Lamda=0.28, insignificant

Correspondence analysis learners types by error types
Correspondence Analysis (learners types by error types)

Some general remarks
Some General Remarks

  On the whole, identifying errors at 3 levels seems to be working well in our cognitive model. So far we've not covered errors at the discourse level, because,

    • It is difficult to set down the standards for “native-like selection” as defined by Pawley and Syder (1983);

    • It is even more difficult for Chinese markers of errors to observe the standards.

  The grouping of errors is not as clear-cut as what we've thought. Very often the same type of error can be put into different categories or the same type of errors can occur at 3 different levels depending on the situations. We can only say this is done according to the main tendency.

  • At every level, language transfer seems to play an important role.
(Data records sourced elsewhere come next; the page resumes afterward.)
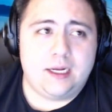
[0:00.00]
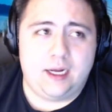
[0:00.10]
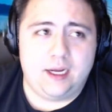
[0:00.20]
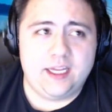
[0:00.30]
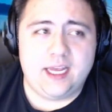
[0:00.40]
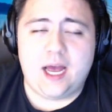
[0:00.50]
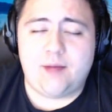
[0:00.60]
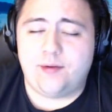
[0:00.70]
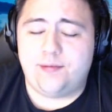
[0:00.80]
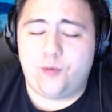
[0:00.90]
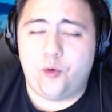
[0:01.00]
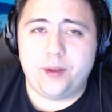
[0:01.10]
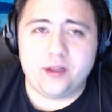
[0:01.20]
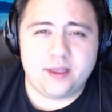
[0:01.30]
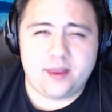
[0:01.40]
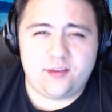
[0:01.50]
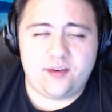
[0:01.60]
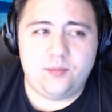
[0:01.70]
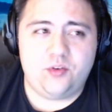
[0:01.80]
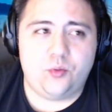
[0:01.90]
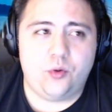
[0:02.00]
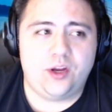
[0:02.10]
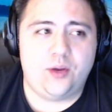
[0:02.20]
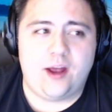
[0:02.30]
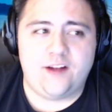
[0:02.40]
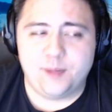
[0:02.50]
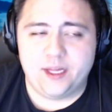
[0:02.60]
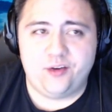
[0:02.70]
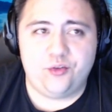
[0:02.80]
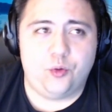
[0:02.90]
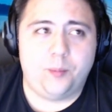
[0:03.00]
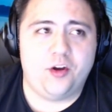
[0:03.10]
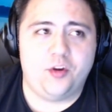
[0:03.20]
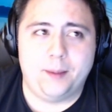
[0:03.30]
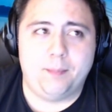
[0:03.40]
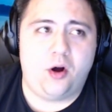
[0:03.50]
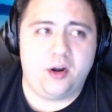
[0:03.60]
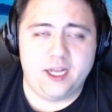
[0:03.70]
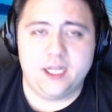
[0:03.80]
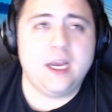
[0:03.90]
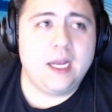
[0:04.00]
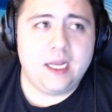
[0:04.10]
Uh, you have a formula that seems to work, you have players who appear to be bought in.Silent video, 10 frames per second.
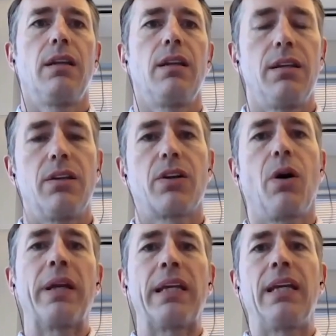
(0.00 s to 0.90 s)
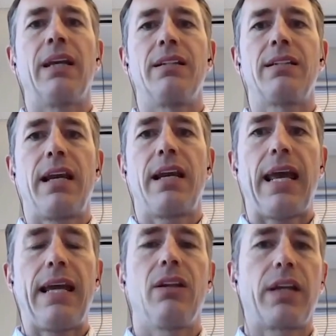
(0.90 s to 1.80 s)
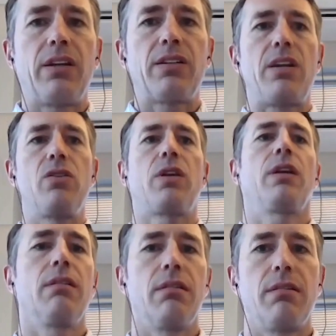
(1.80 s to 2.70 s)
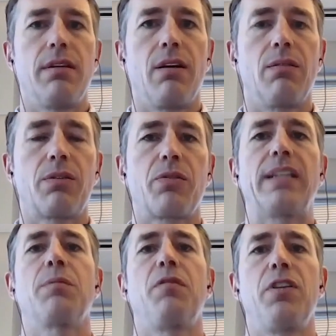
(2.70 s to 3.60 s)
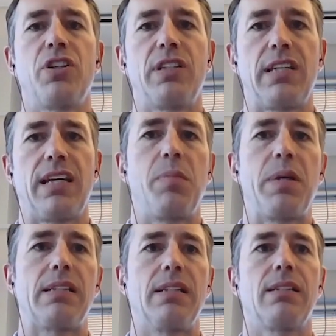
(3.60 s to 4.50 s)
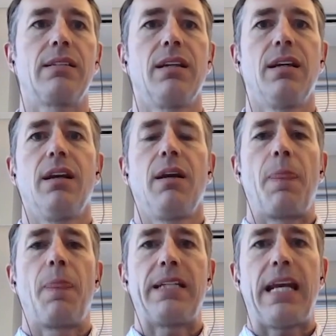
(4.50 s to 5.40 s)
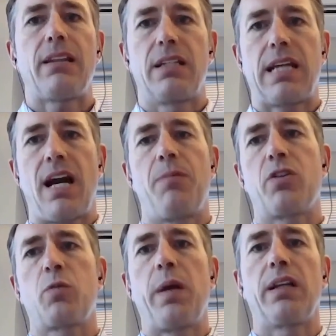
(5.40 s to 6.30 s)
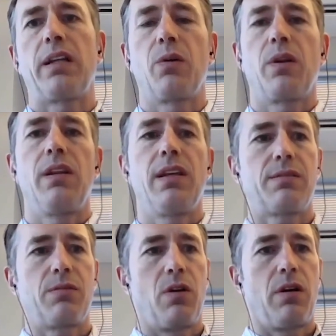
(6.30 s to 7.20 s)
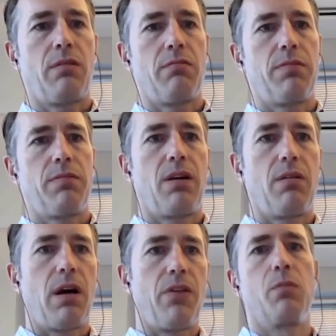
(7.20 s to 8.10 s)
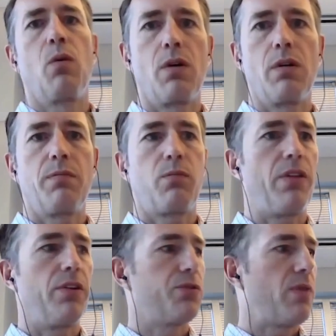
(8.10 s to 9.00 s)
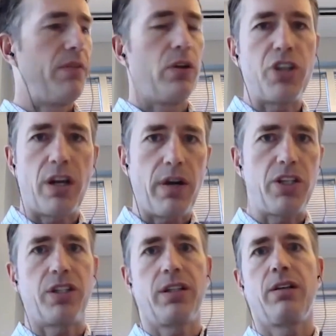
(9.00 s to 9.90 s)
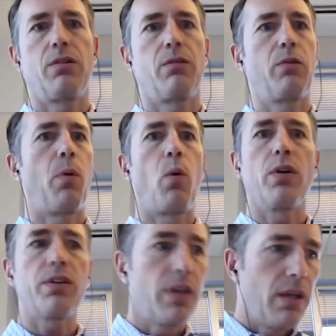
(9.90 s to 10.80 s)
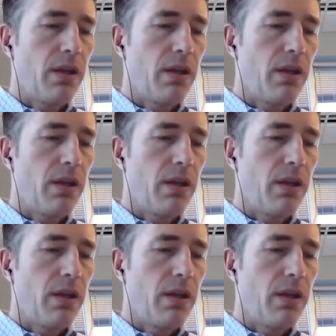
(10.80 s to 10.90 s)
you're going in and saying, hey, look, here's how you can, create some efficiency in the business. Take the time that you're spending doing this on, other more, whether it's revenue generation or report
This is because the adult learners have set up their L1 (more complete) linguistic system and are in the process of setting up another linguistic system (rather incomplete). As mature learners, when they want to express their complex thinking, they often fall back on using the linguistic system that is more familiar to them.

  • Occurrences of errors depend very much on the writing task and the learner’s certainty of fulfilling the task. They may not be an indication of the language proficiency of the learners. CET learners tend to commit more lexico-grammatical errors because their data were collected mainly from CET compositions.

  • This points to the necessity of inclusion of more learner data, so that we can have a more balanced collection of error types for further investigation.